Supplied entries =>
'''

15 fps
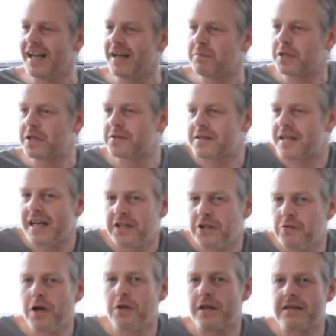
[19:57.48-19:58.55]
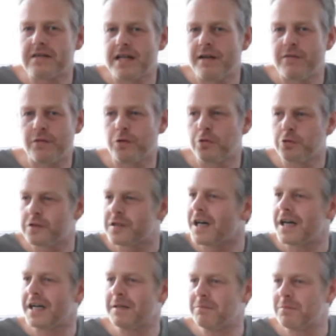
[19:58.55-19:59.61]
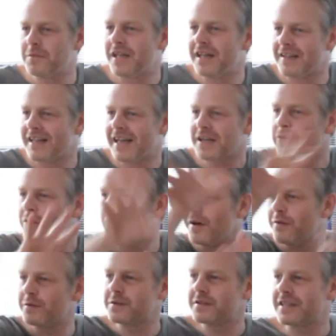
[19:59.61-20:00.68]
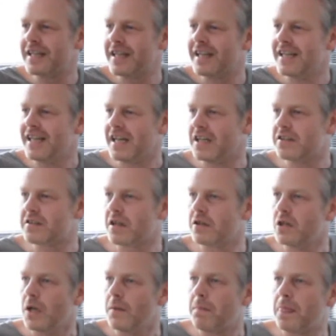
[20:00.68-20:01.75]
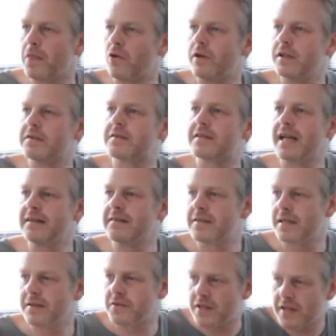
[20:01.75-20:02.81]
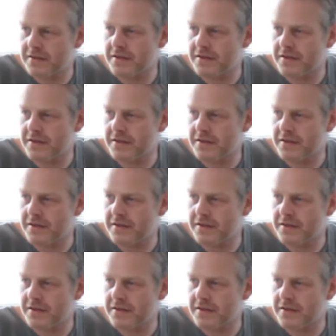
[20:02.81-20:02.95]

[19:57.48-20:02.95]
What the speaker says: because that, you know, that's there for all time. That graph is there. And so your incentives as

'''

Exercise aim =>
Repeat only the lines between the top of the entries above and the line containing "[19:57.48-20:02.95]", both ends included, without the pictures.

Problem solution =>
15 fps
[19:57.48-19:58.55]
[19:58.55-19:59.61]
[19:59.61-20:00.68]
[20:00.68-20:01.75]
[20:01.75-20:02.81]
[20:02.81-20:02.95]

[19:57.48-20:02.95]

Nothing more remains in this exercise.